Supply and demand. There are very, very few sealed vintage video games in the world and even less in pristine (or close to pristine) condition. And unlike trading cards, where manufacturers like Topps and Panini create artificial scarcity, there is an actual scarcity to sealed vintage video games.

What are some interesting, potentially undervalued titles right now? 

We're bullish on games that infected pop culture in a big way. And though most people are already priced out of "grails" like Super Mario Bros. and other OG classics, there is still a lot of room to navigate, and potentially succeed, in the early stages of the market.

Here are some titles that feel notable and are each, for the most part, readily available to purchase on eBay:

What are some things to look out for when buying sealed and graded video games?

We would suggest going with games without "Game of the Year" or "Player's Choice" badges. In almost all cases, the first run of the game will hold the most value.

Sealed video games, compared to "CIB" (complete in box) video games, seems to also be the smarter way to go. "CIB" games are interesting for a pure collector, and may go up in value over time, but likely not as dramatically and rapidly as sealed.

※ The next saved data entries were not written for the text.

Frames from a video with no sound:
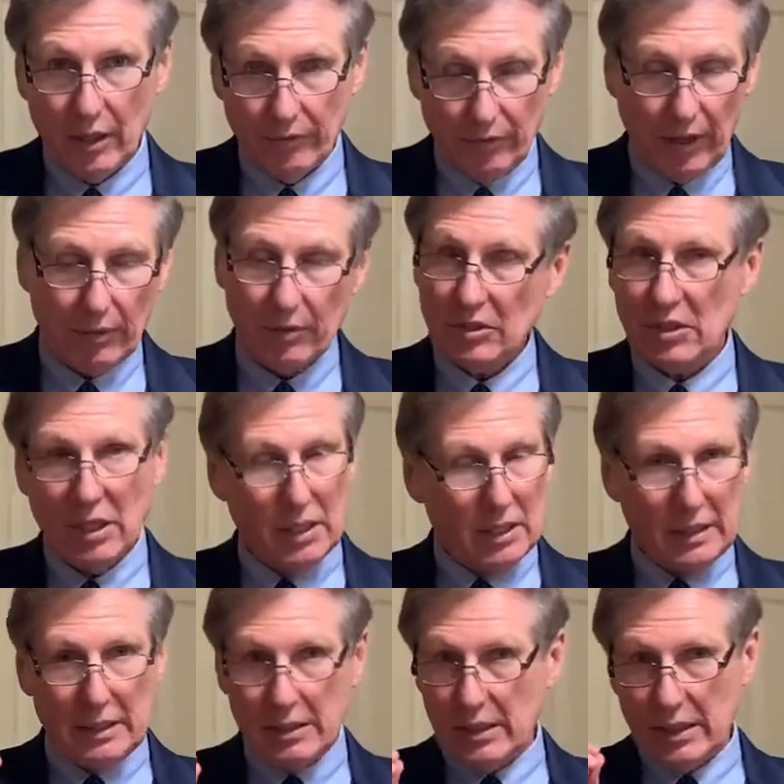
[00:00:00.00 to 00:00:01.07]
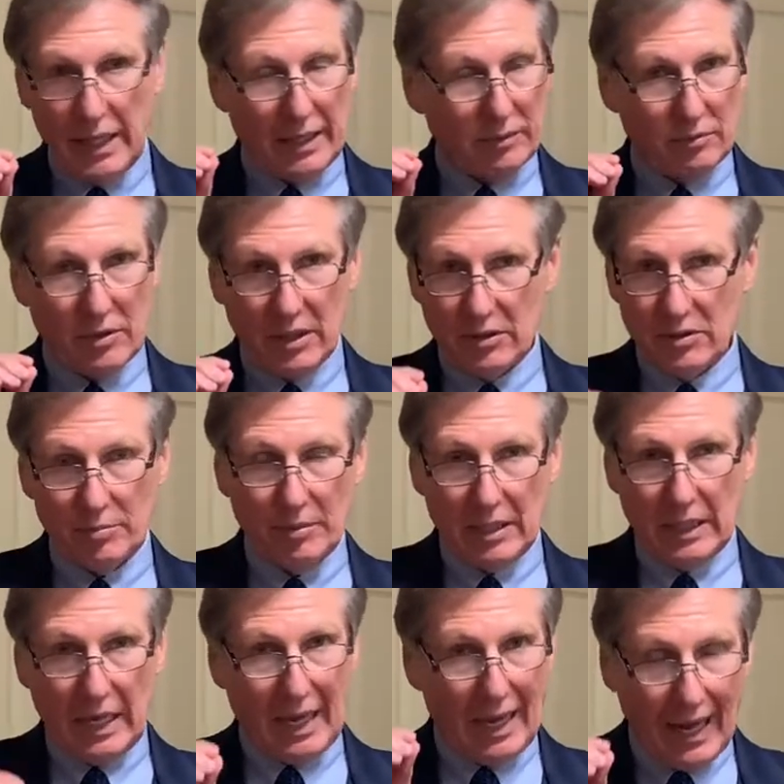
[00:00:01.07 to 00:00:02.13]
virus. That doesn't
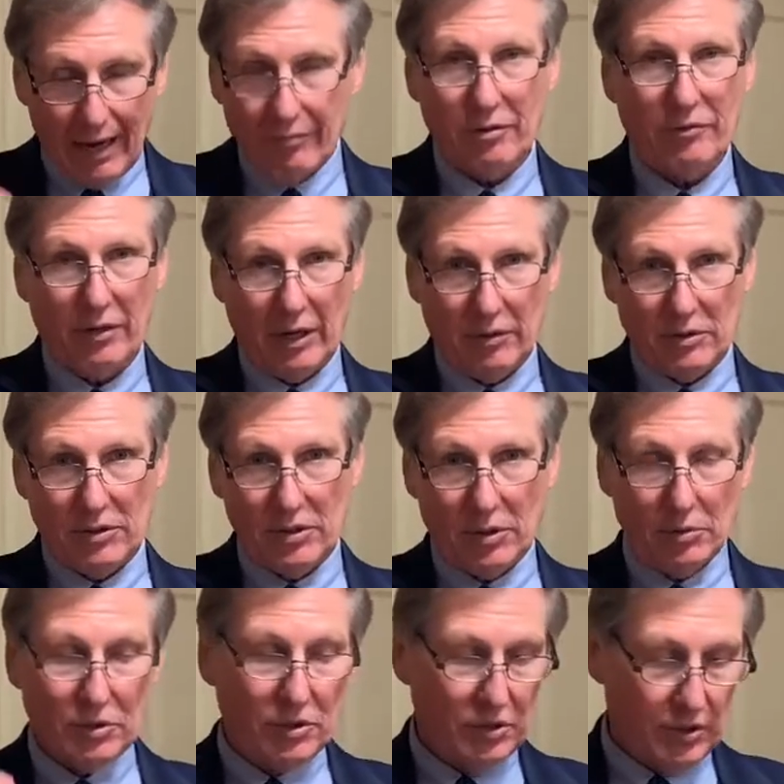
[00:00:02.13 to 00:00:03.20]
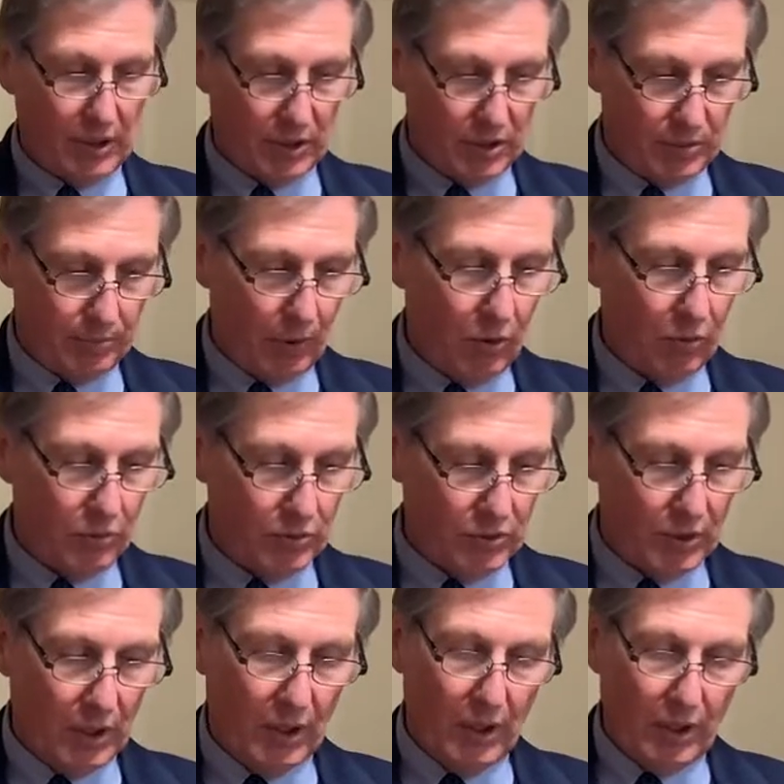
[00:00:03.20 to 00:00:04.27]
mean they have the virus, they were just exposed.
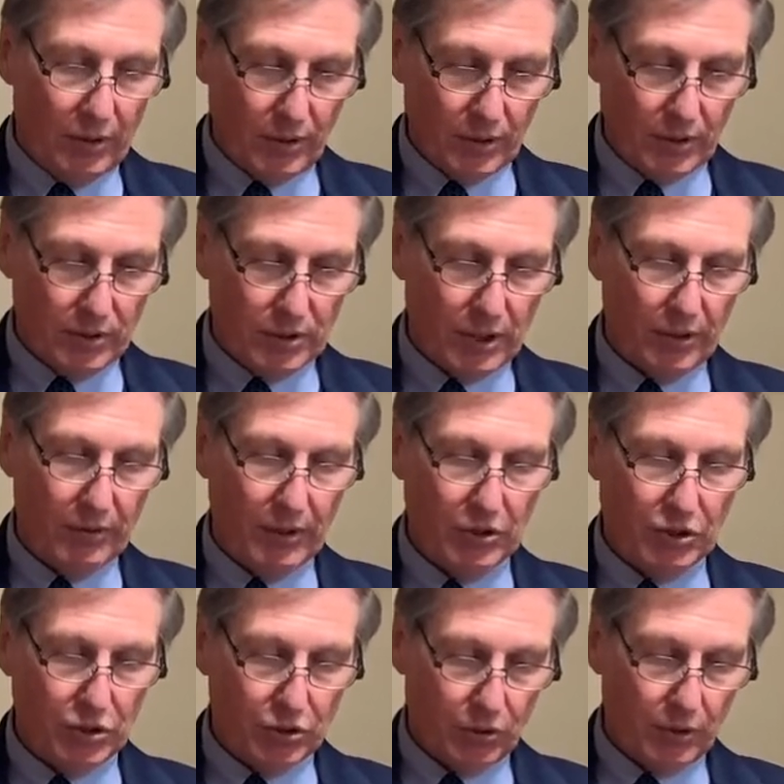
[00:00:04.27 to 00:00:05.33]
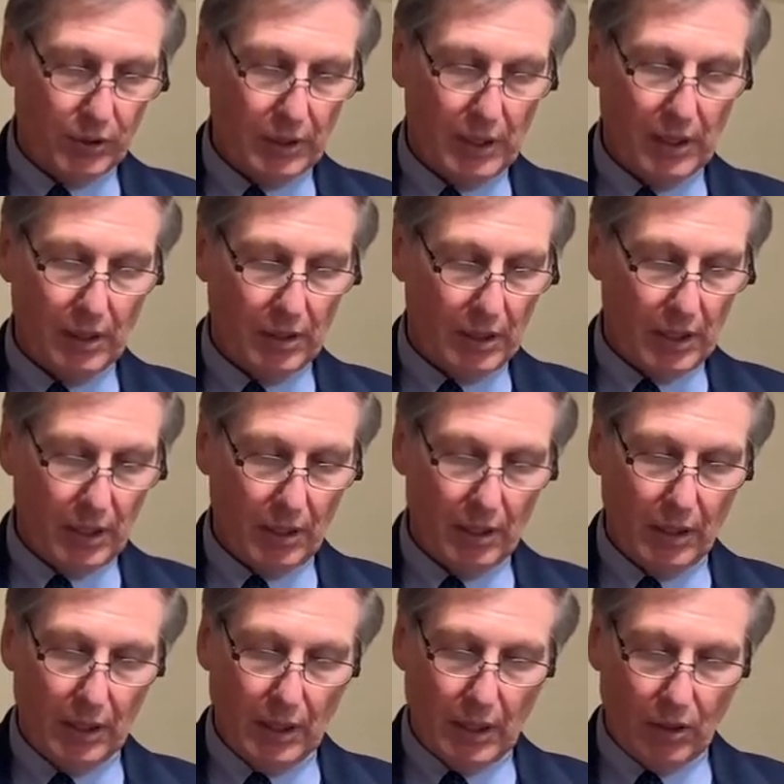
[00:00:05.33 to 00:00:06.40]
They're considering shortening the
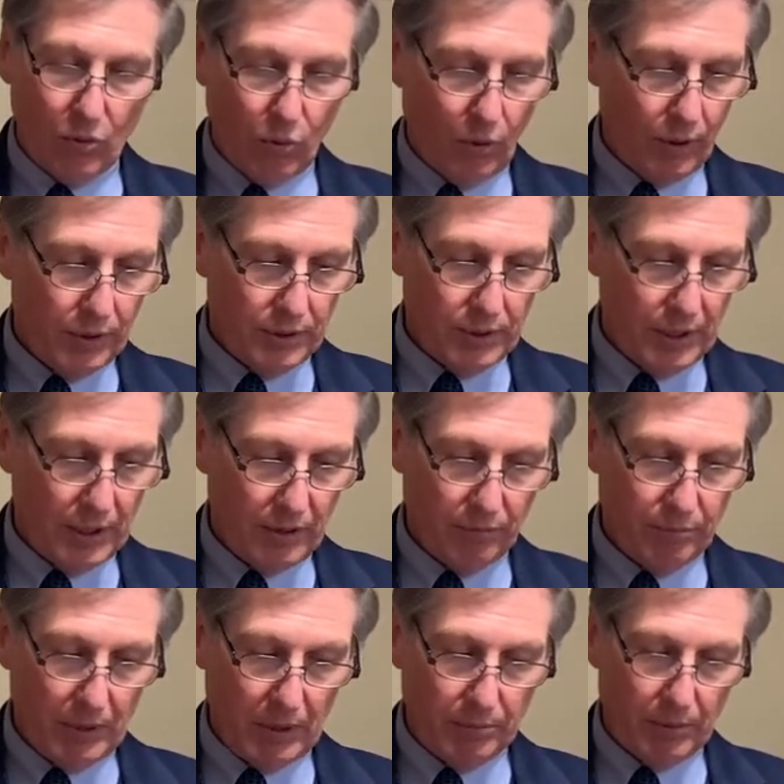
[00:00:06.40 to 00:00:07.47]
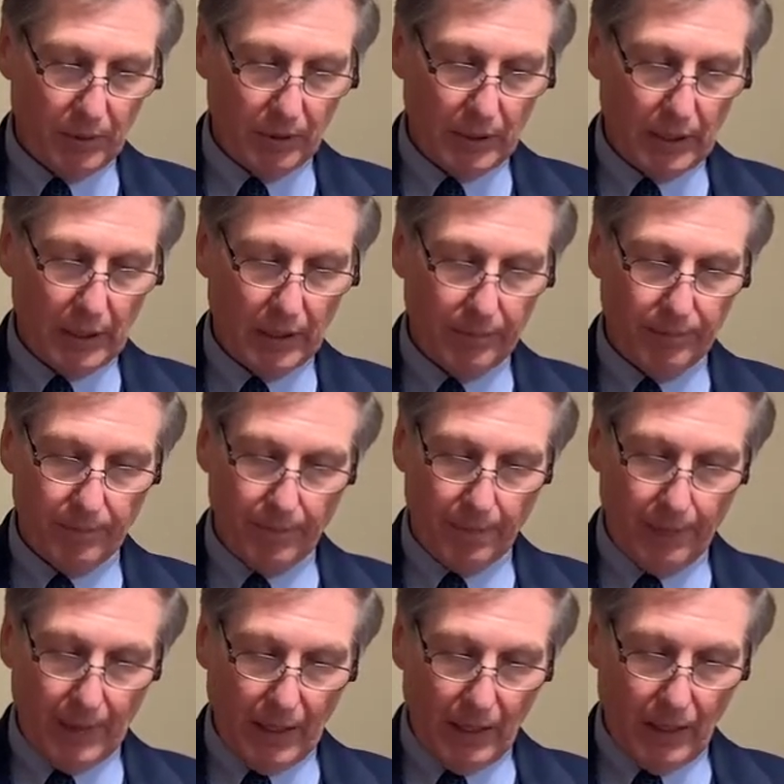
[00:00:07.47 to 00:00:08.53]
quarantine of people
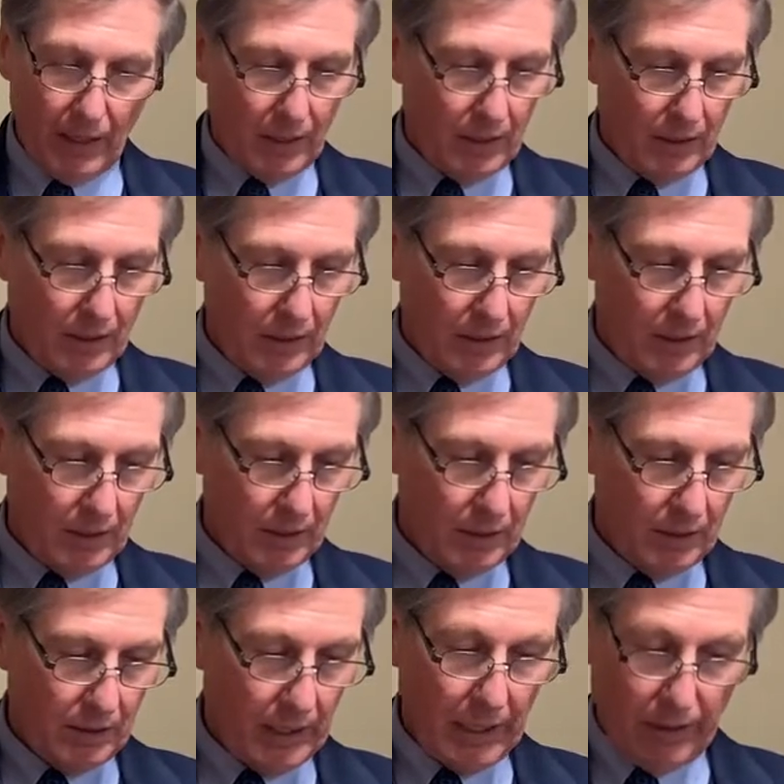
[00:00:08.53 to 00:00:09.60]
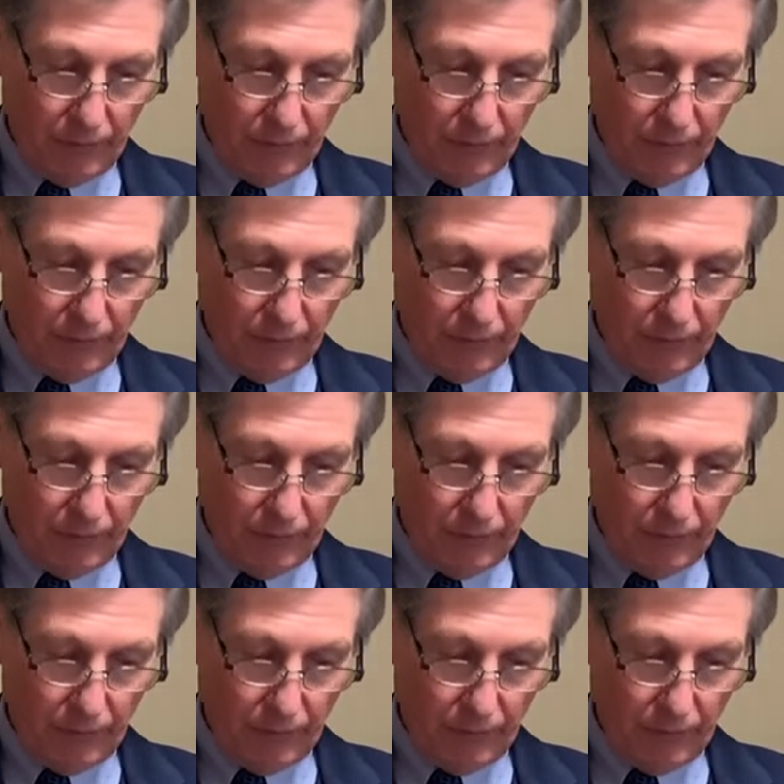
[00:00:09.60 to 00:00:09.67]
for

And don't sleep on grading yourself. Wata makes it very easy with pricing well under $100 USD per game. This gives you the opportunity to create your own margins by buying sealed but ungraded games and going through the Wata process yourself. Beyond Wata, VGA is a respected name in video game grading that is also worth looking into.

Are there fractional ownership opportunities with sealed vintage video games? 

Yes. Not only is fractional ownership one of the most exciting things to come out of the boom in collectibles, but it allows you to easily invest in "blue chip" vintage video games without having to spend a small fortune or worry about storage or insurance. 

Our favorite option for fractional ownership is Rally, a stylish and tastefully curated platform for buying and selling equity shares in all kinds of alt-assets, from vintage Ferraris to rare Japanese whiskies. They'll soon be offering an IPO for high-grade copies of Pokémon: Blue Edition (GameBoy) and Grand Theft Auto (PlayStation), with prices starting as low as $5 USD per share. 

And later this week, Rally will offer a trading window for the original (and aforementioned) Super Mario Bros. game for NES. It debuted on Rally in Aug. 2020, with an initial offering price of $50 USD per share at a $150,000 USD market capitalization. It's already up to $69.75 USD per share and could climb even further.

Is grading modern video games worthwhile?

Perhaps. Especially if you're in it for the long haul. Two plays that could potentially go up in value over time are FIFA 21, which features 22-year-old French soccer sensation Kylian Mbappé on the cover, and anything Fortnite related.

With Fornite, physical copies of the original game are near-impossible to find and are already commanding sky-high pricing. However, for those on a budget, Epic Games, its publisher, occasionally releases sealed retail "packs" featuring various skins and cosmetics for the game. Just recently, for example, they released Fortnite: The Last Laugh Bundle featuring DC Comics' The Joker and Poison Ivy along with an elevated version of its Midas mascot.